[[ Input material, beginning ]]

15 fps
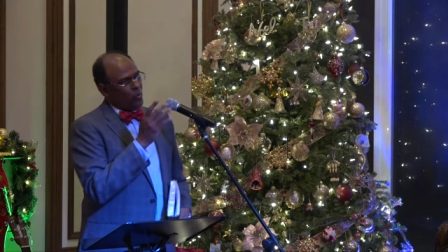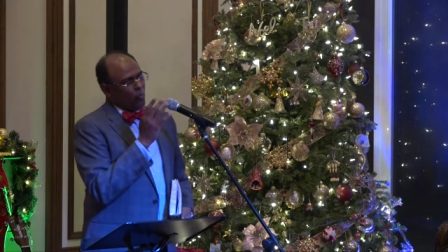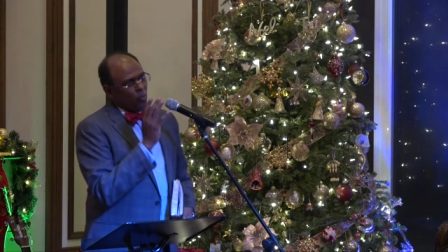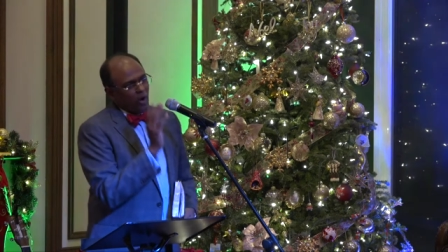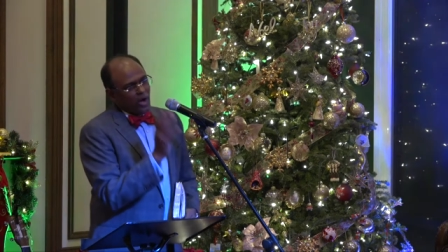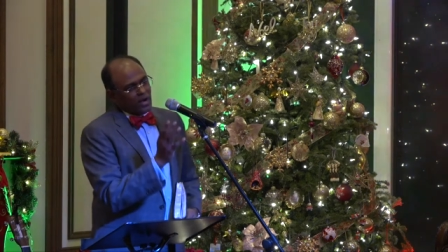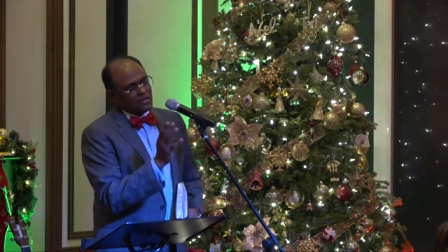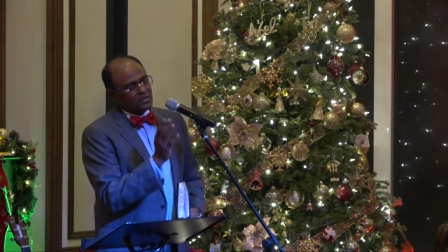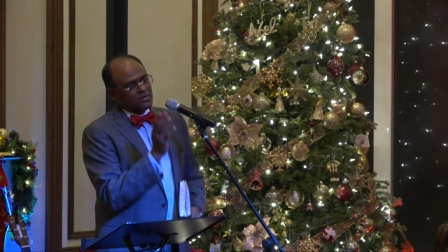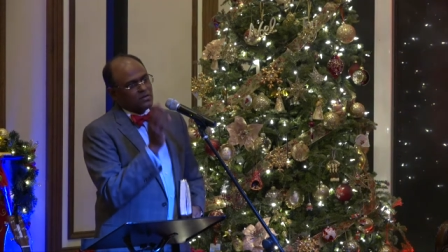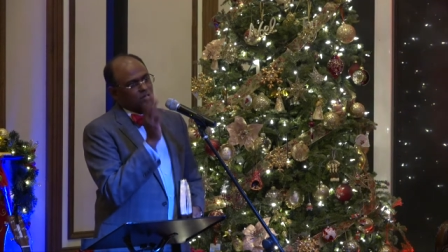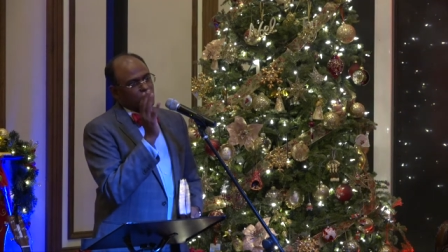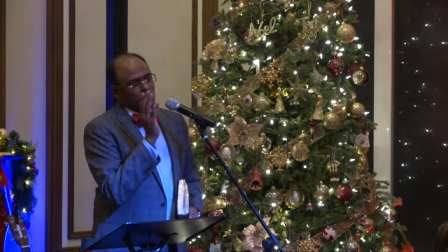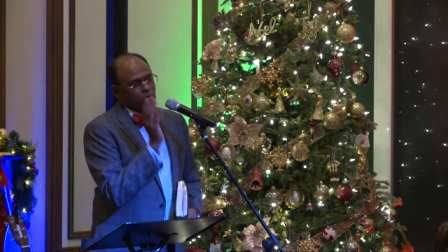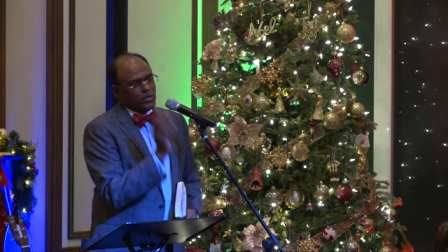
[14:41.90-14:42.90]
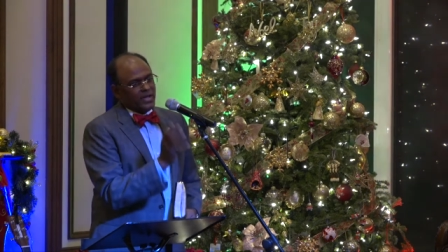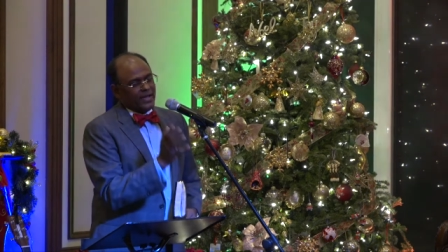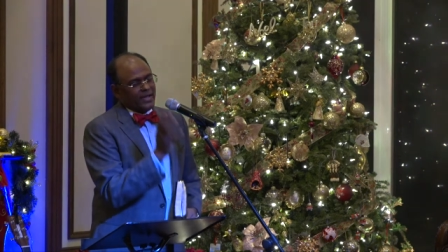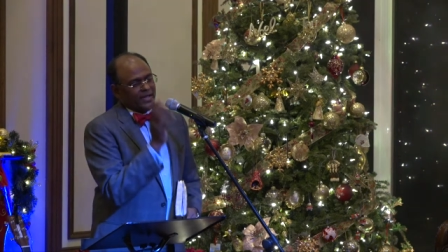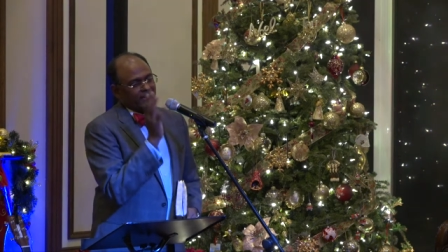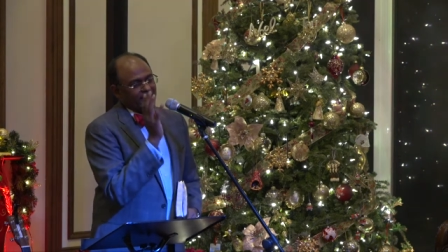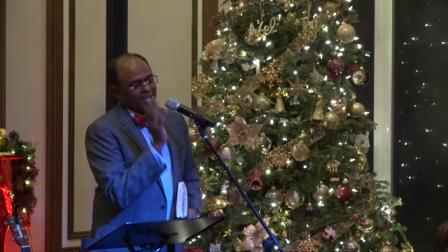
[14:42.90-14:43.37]
What could I
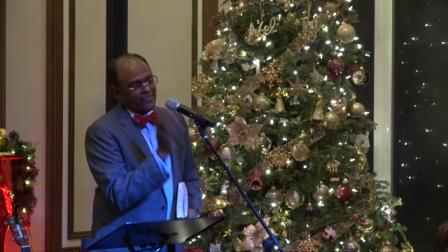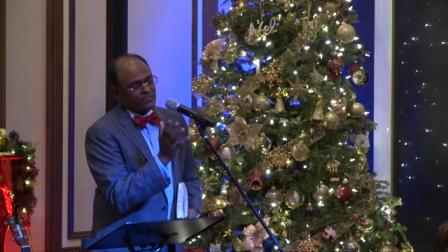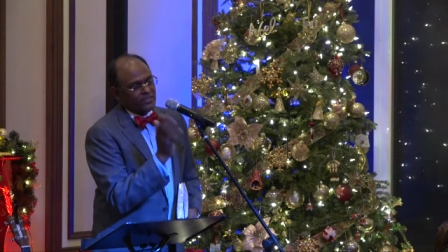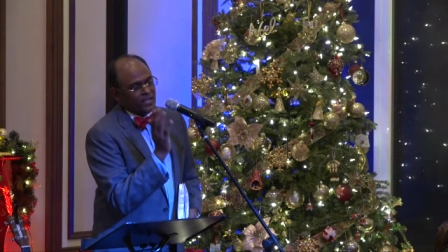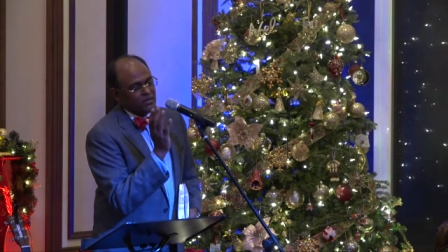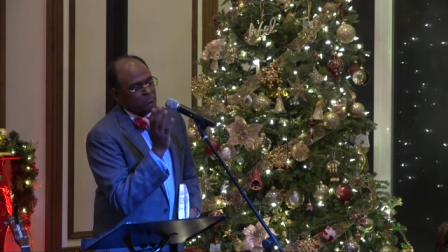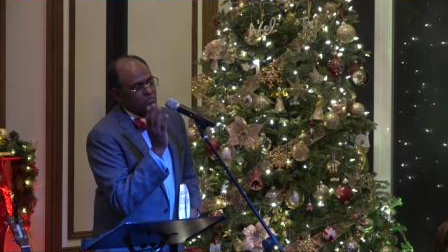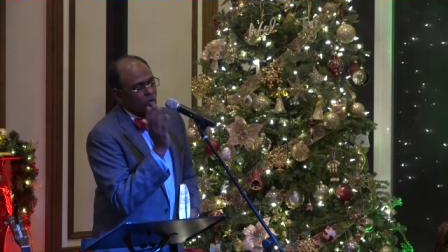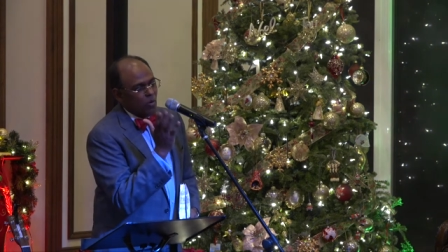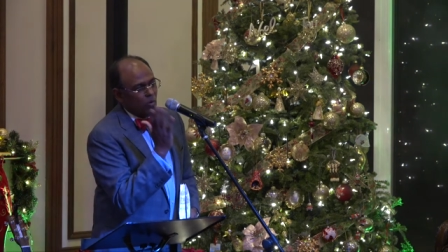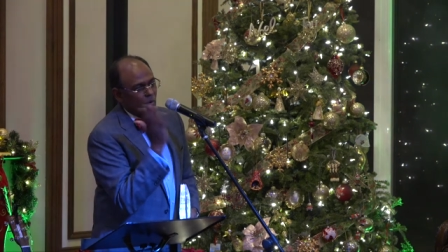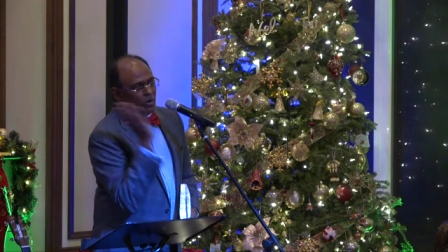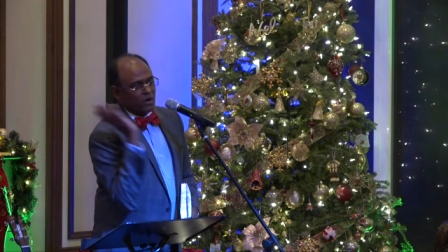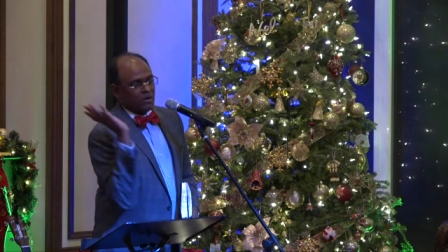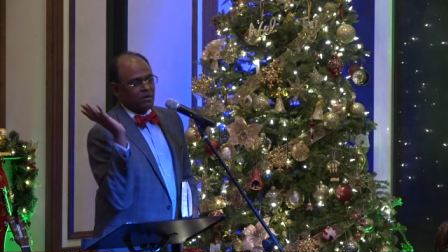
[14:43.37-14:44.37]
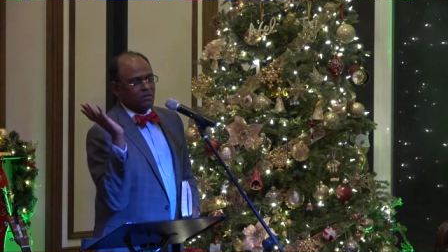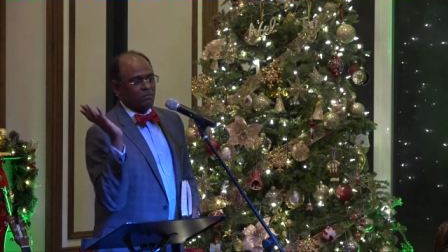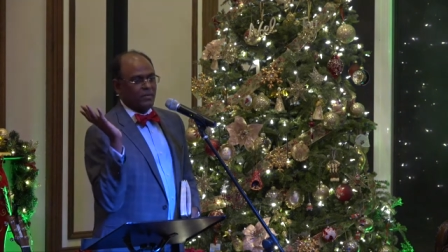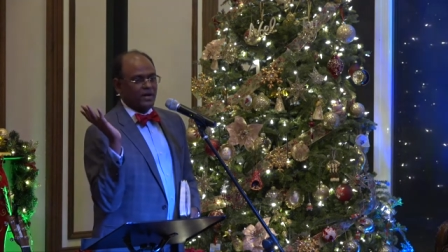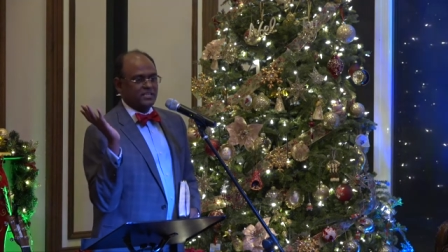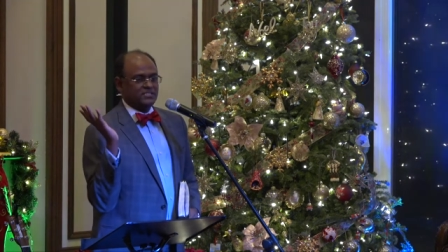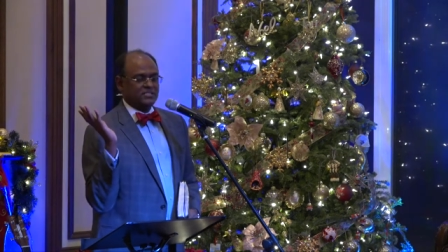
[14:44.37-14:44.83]
have done more,
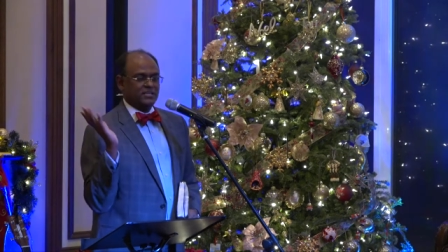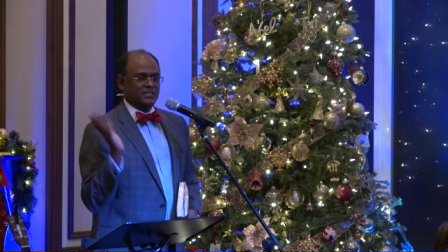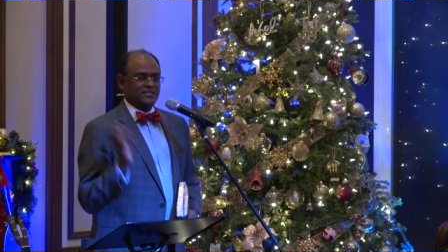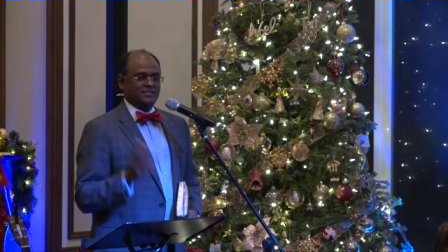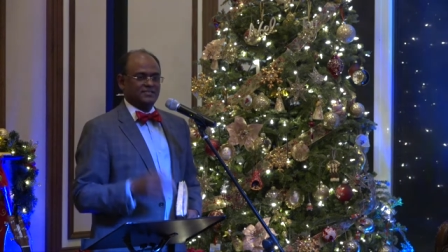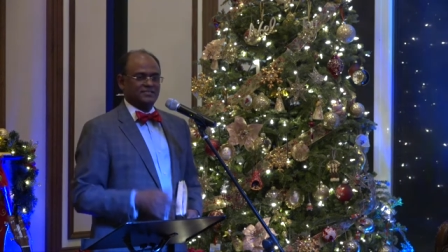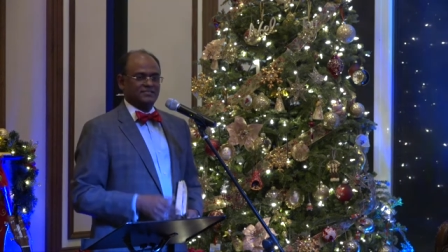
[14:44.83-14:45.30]
my son?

[[ Input material, end ]]

» **Prompt**
Each entry gets copied exactly; the pictures stay out.

» **Solution to the exercise**
15 fps
[14:41.90-14:42.90]
[14:42.90-14:43.37]
What could I
[14:43.37-14:44.37]
[14:44.37-14:44.83]
have done more,
[14:44.83-14:45.30]
my son?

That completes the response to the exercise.